Your task is to return the listing below word for word, without any of its images.

[[ Records open ]]

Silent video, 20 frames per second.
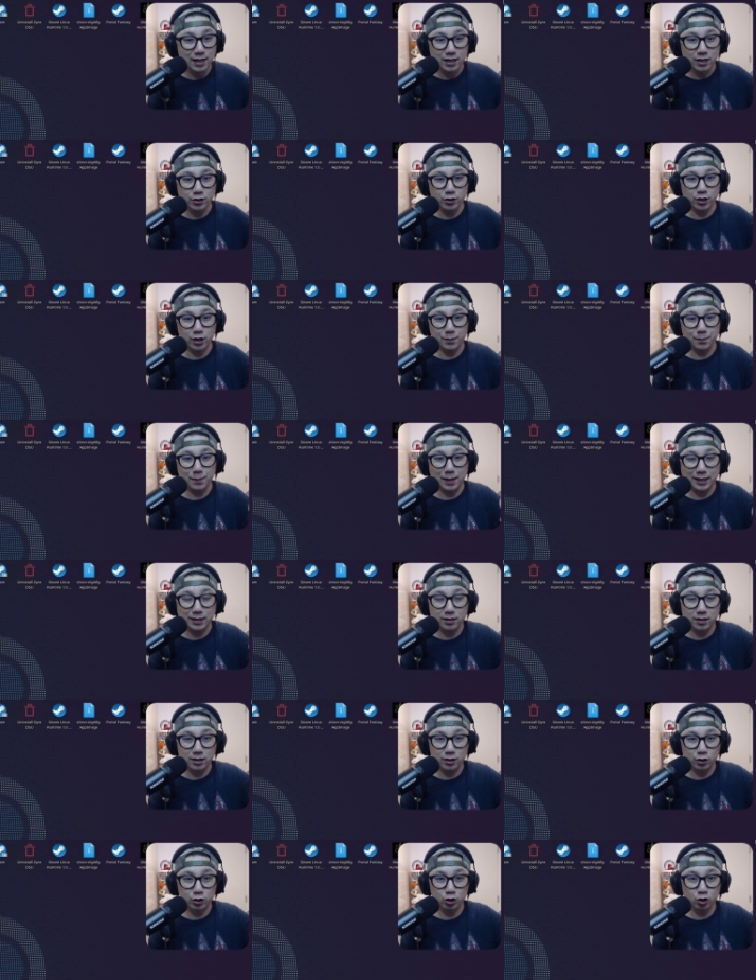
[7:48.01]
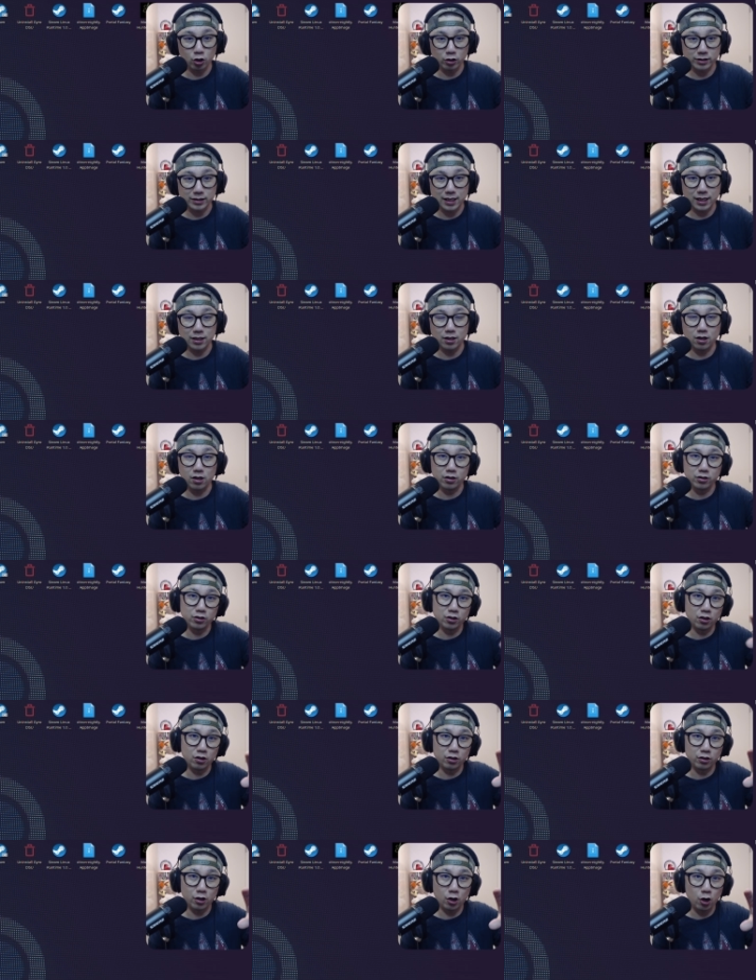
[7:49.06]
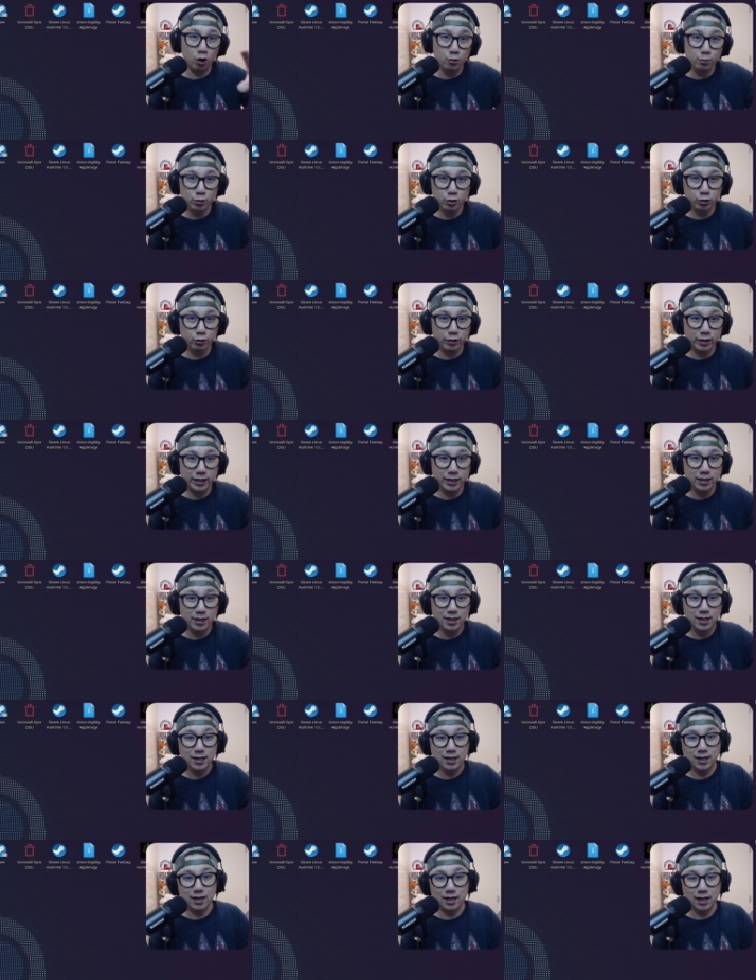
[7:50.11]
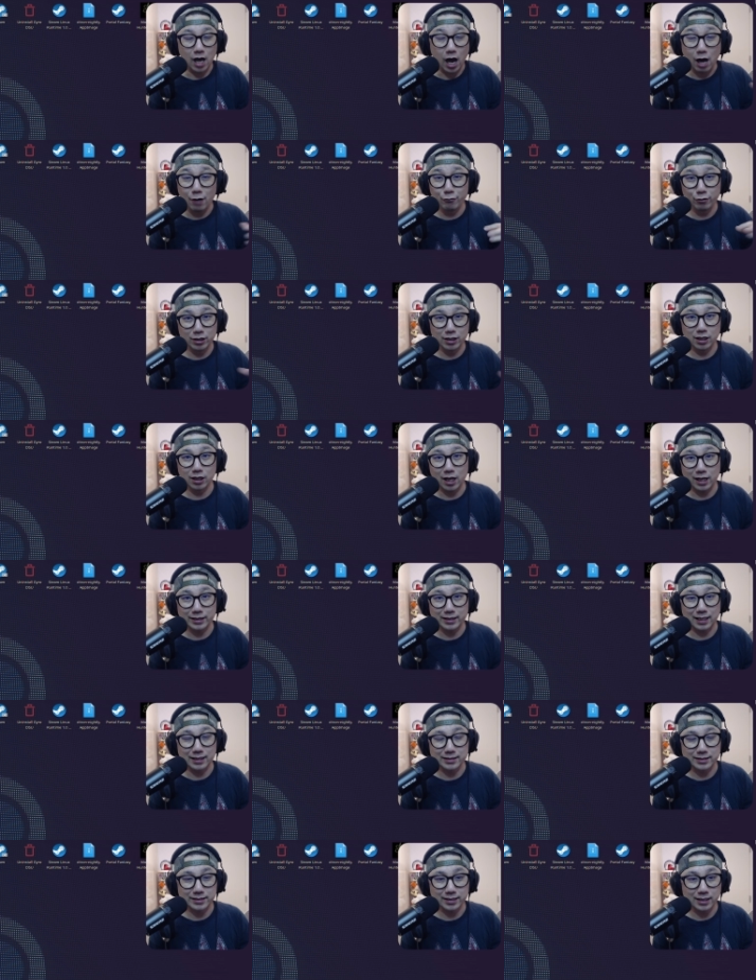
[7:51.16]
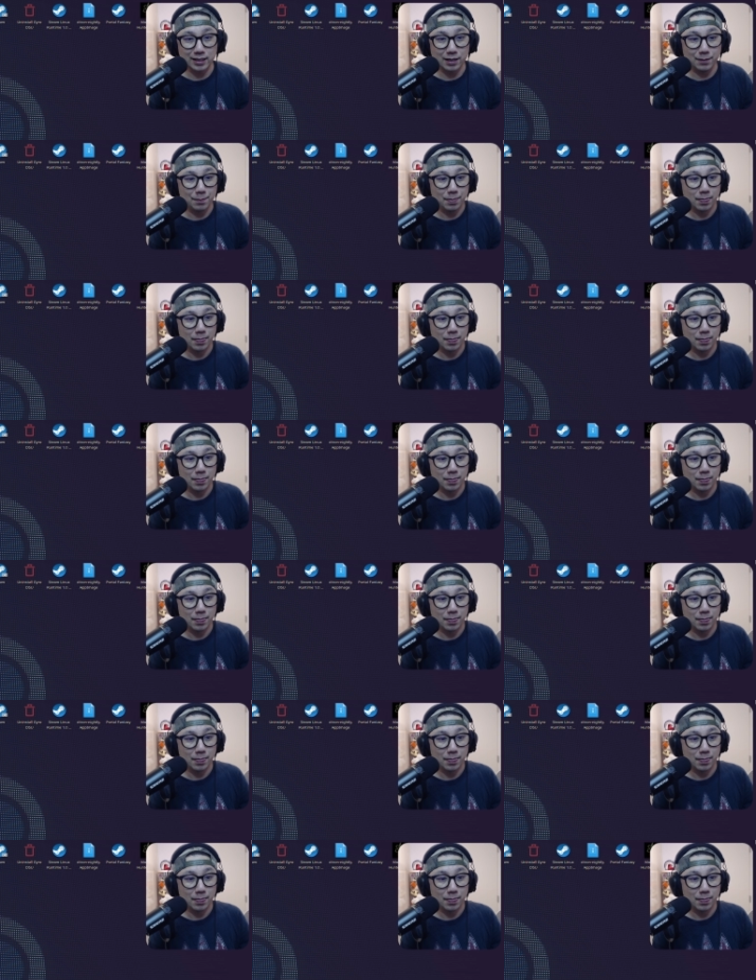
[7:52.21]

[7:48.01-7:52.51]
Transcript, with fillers: you know, make the shortcut on your home screen. Uh, I really like that setup.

[[ Records closed ]]

(Exercise solution):
Silent video, 20 frames per second.
[7:48.01]
[7:49.06]
[7:50.11]
[7:51.16]
[7:52.21]

[7:48.01-7:52.51]
Transcript, with fillers: you know, make the shortcut on your home screen. Uh, I really like that setup.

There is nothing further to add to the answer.